Images are not part of the copy; transcribe all the data exactly.

------ DATA EXTRACTS ------

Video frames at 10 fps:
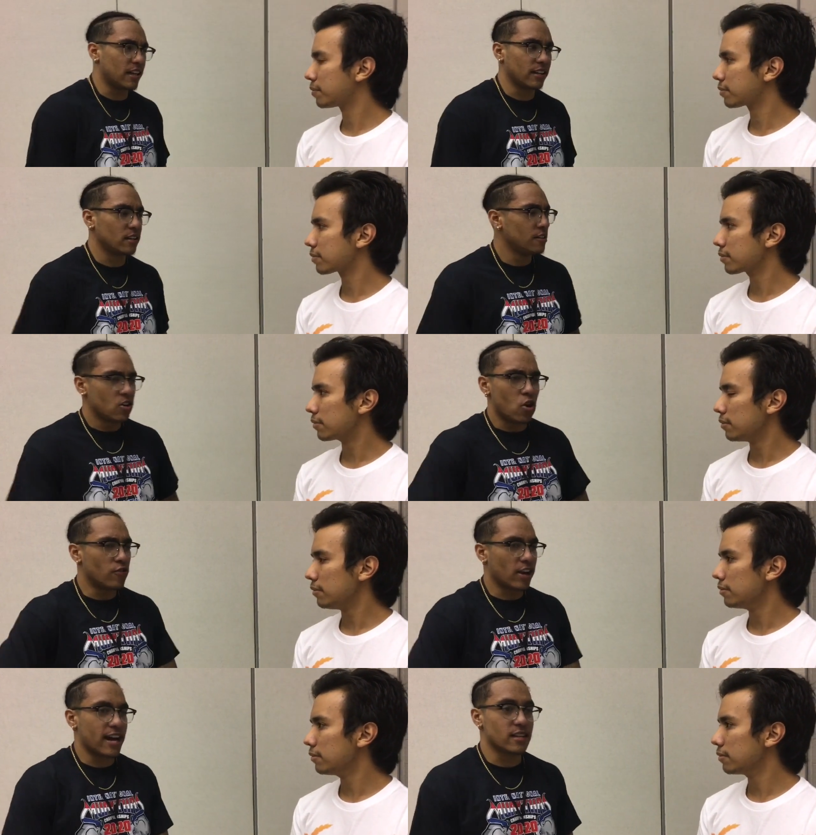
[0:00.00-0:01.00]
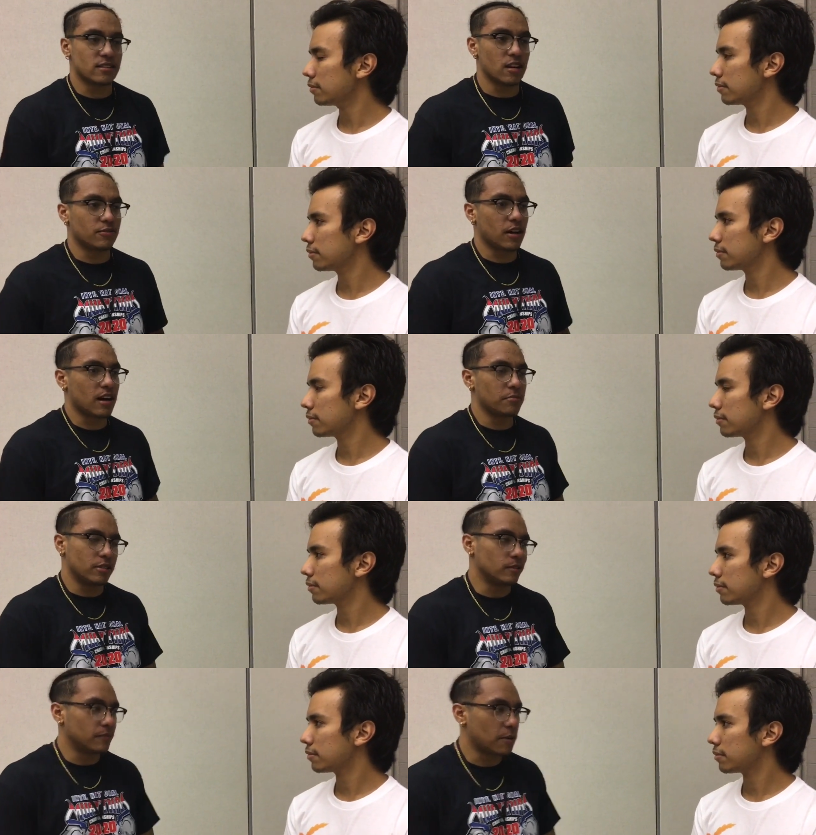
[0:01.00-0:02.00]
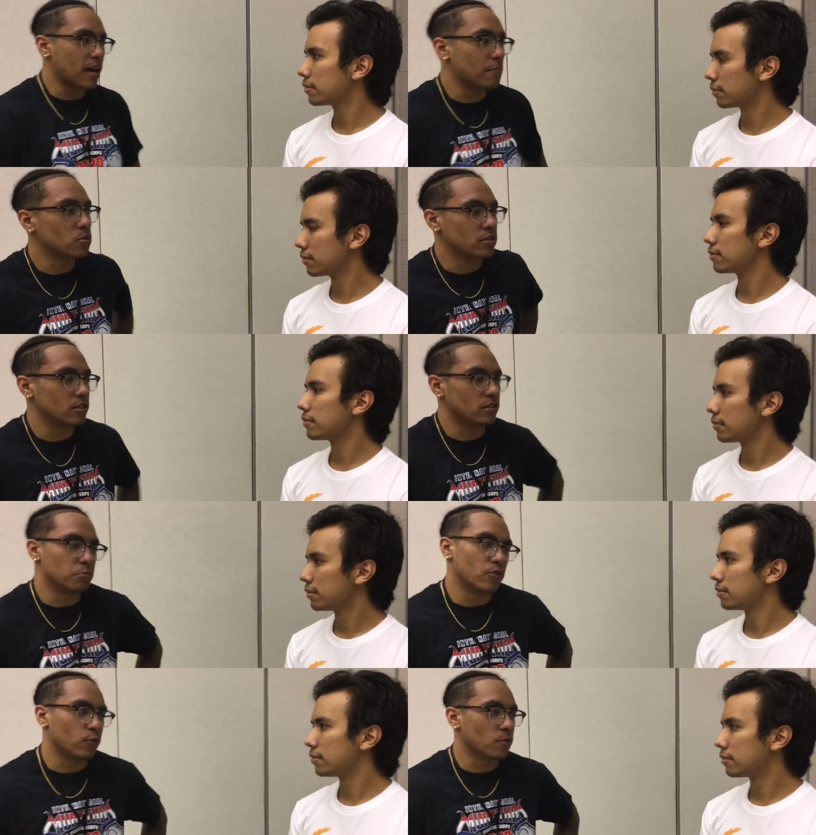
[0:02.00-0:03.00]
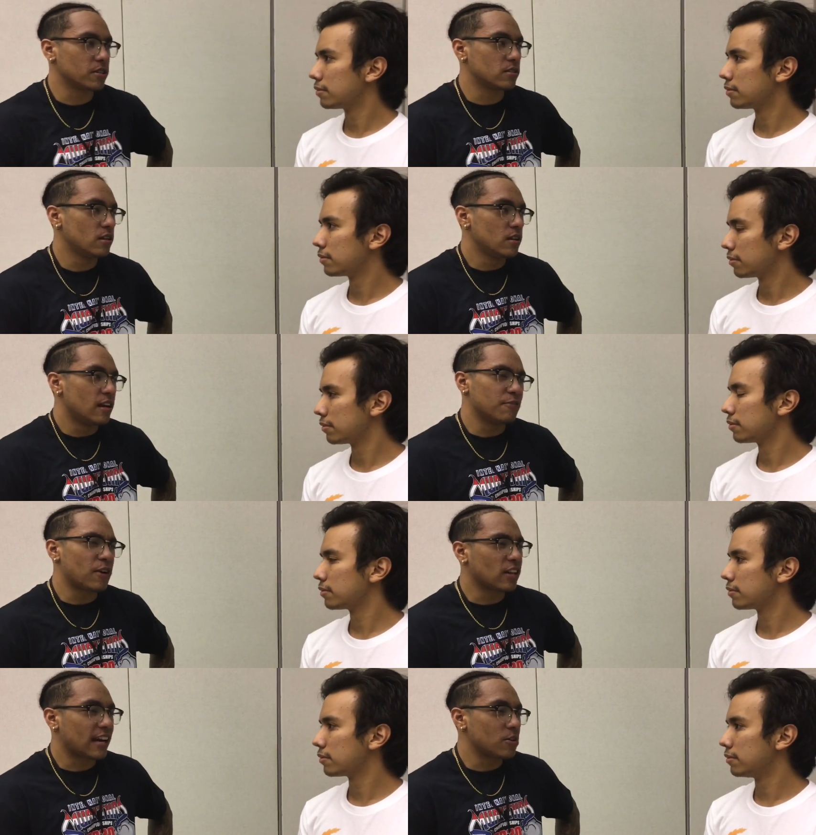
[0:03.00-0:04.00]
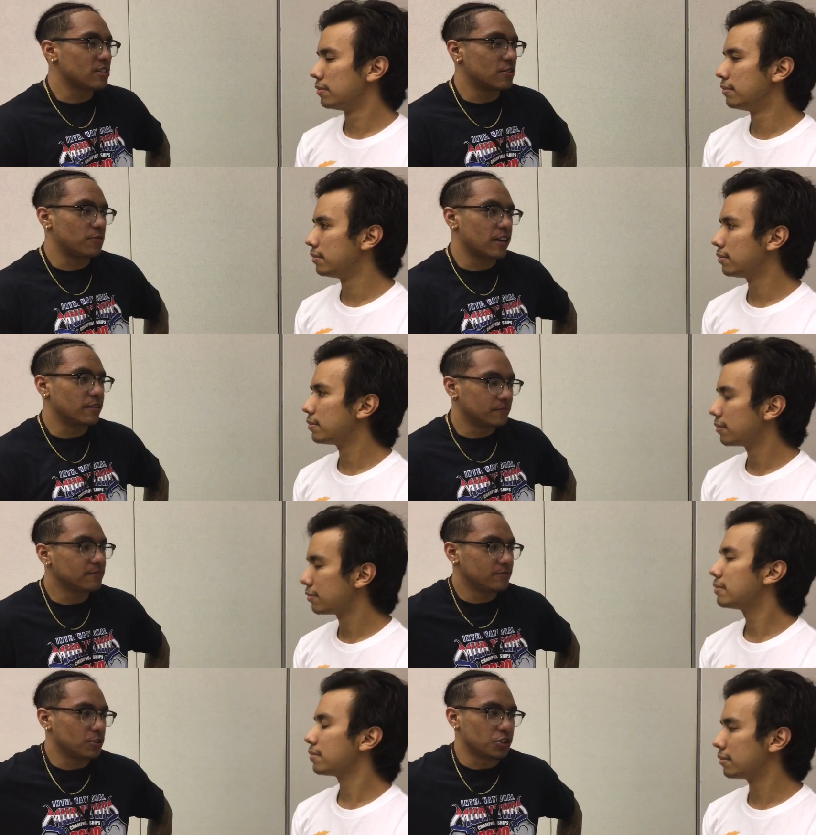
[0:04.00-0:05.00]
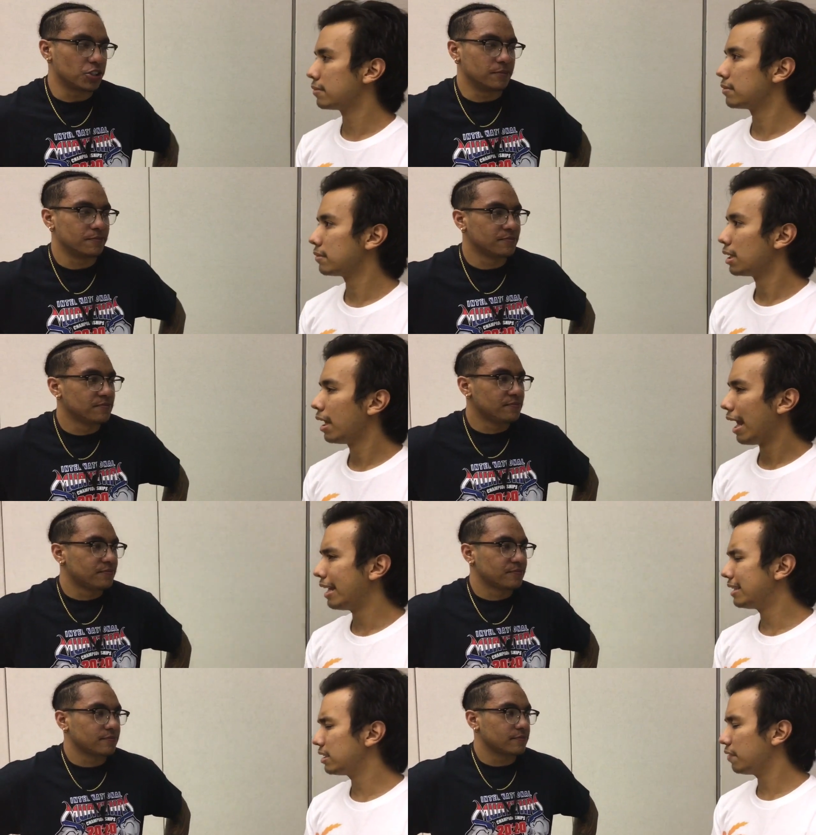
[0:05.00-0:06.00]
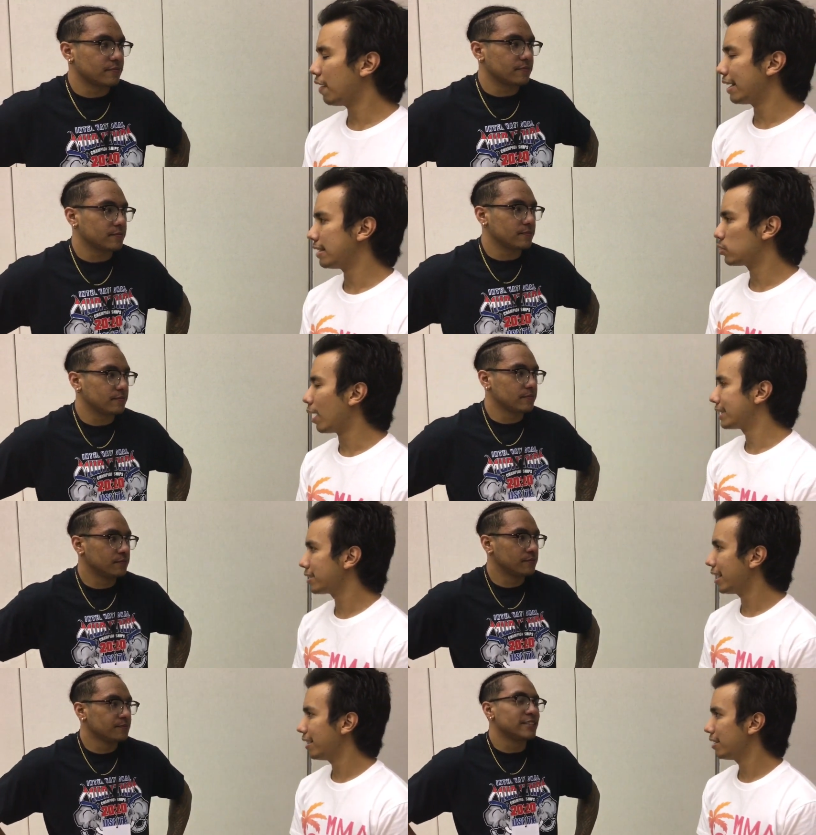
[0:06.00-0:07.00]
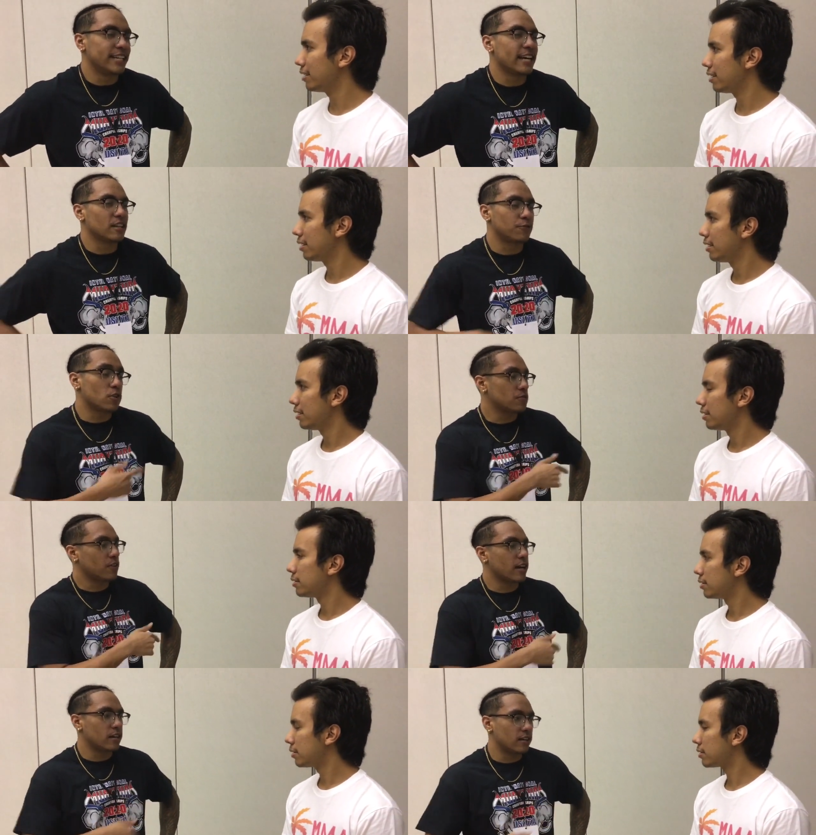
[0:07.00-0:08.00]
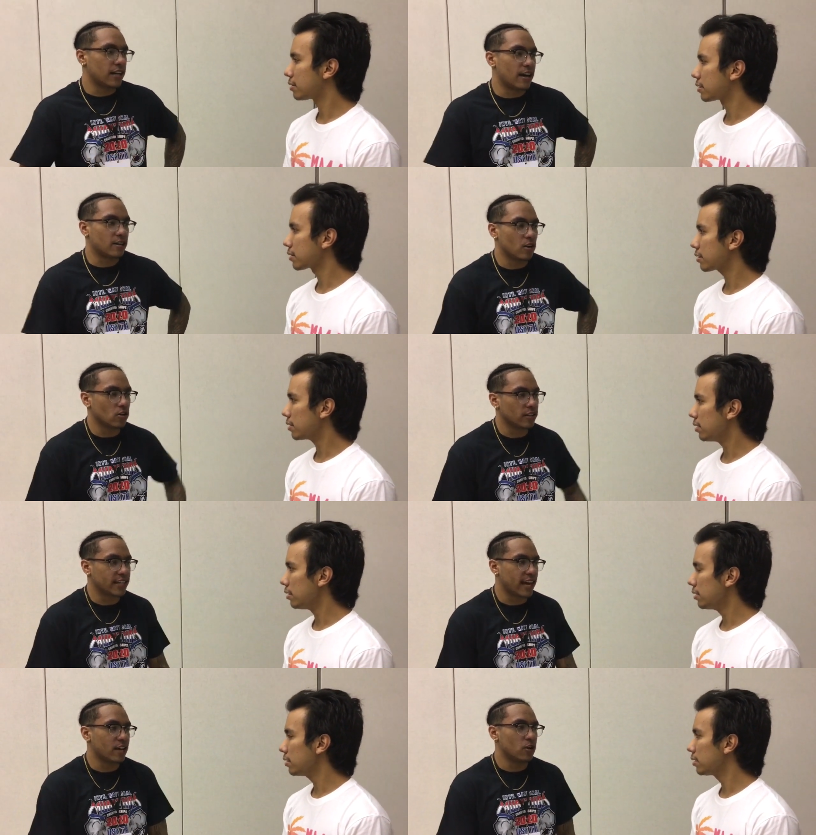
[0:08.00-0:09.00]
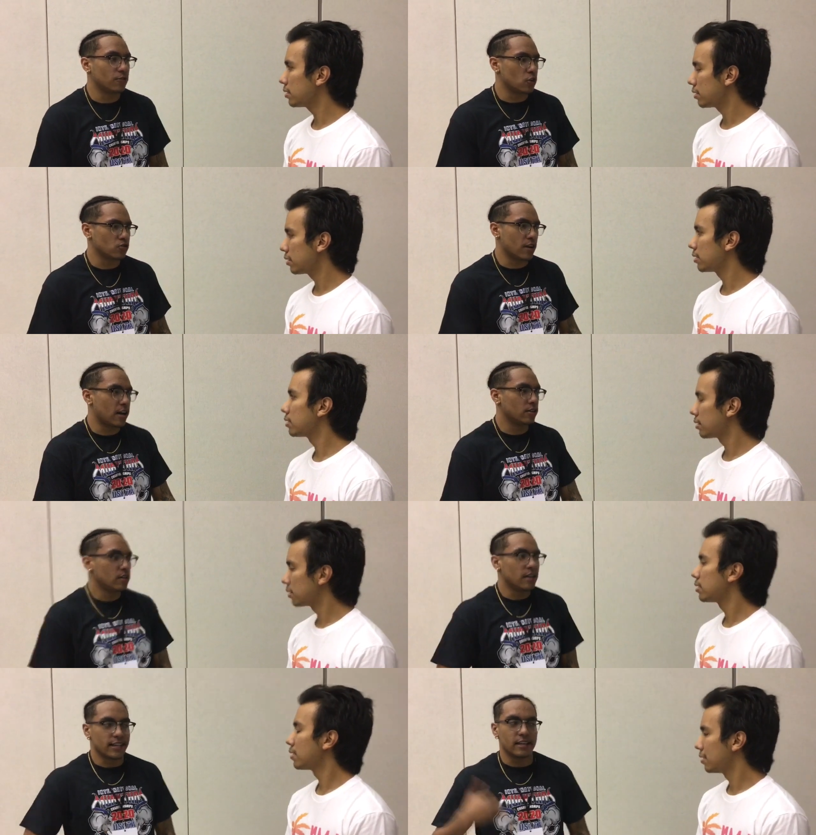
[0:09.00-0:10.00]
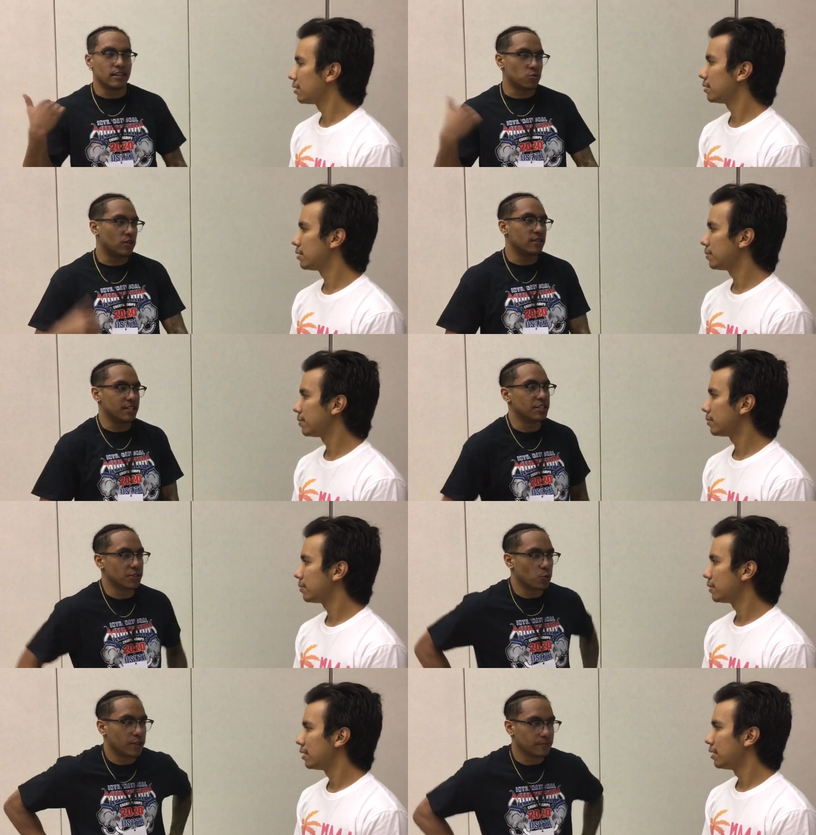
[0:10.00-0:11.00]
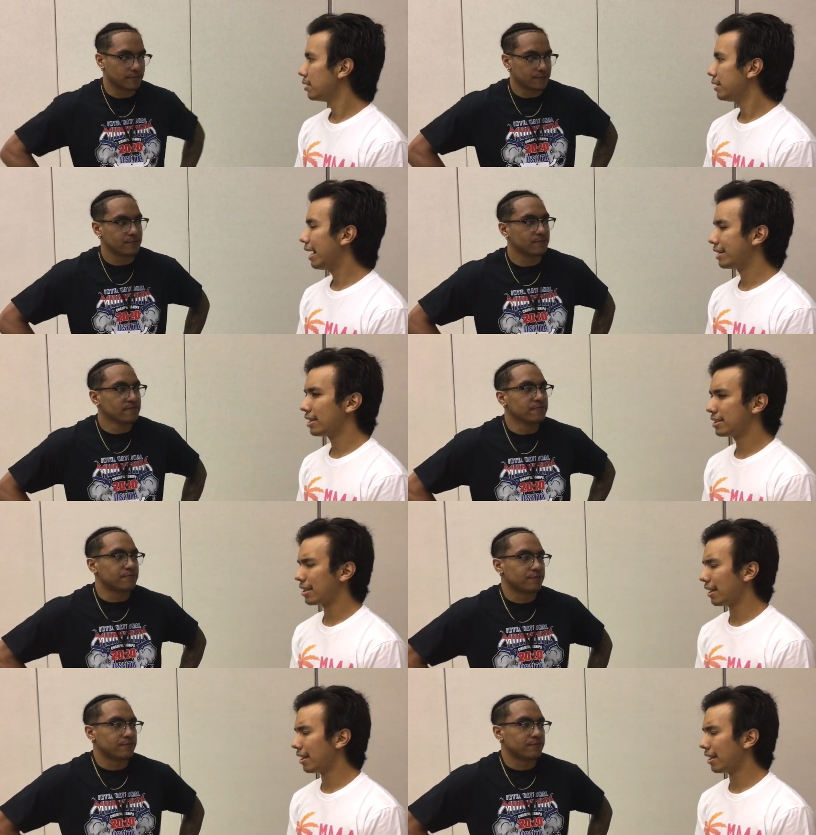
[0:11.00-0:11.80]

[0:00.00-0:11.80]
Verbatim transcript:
Speaker 1: the leg. Overhands, tough guy, but I'm happy with the performance. It felt like I was in a fight. And
Speaker 2: did you fight twice today?
Speaker 1: Yeah, the first fight uh, got early K O, first round, and then this one decision.
Speaker 2: And does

------

→ **OUTPUT OF THE EXERCISE**
Video frames at 10 fps:
[0:00.00-0:01.00]
[0:01.00-0:02.00]
[0:02.00-0:03.00]
[0:03.00-0:04.00]
[0:04.00-0:05.00]
[0:05.00-0:06.00]
[0:06.00-0:07.00]
[0:07.00-0:08.00]
[0:08.00-0:09.00]
[0:09.00-0:10.00]
[0:10.00-0:11.00]
[0:11.00-0:11.80]

[0:00.00-0:11.80]
Verbatim transcript:
Speaker 1: the leg. Overhands, tough guy, but I'm happy with the performance. It felt like I was in a fight. And
Speaker 2: did you fight twice today?
Speaker 1: Yeah, the first fight uh, got early K O, first round, and then this one decision.
Speaker 2: And does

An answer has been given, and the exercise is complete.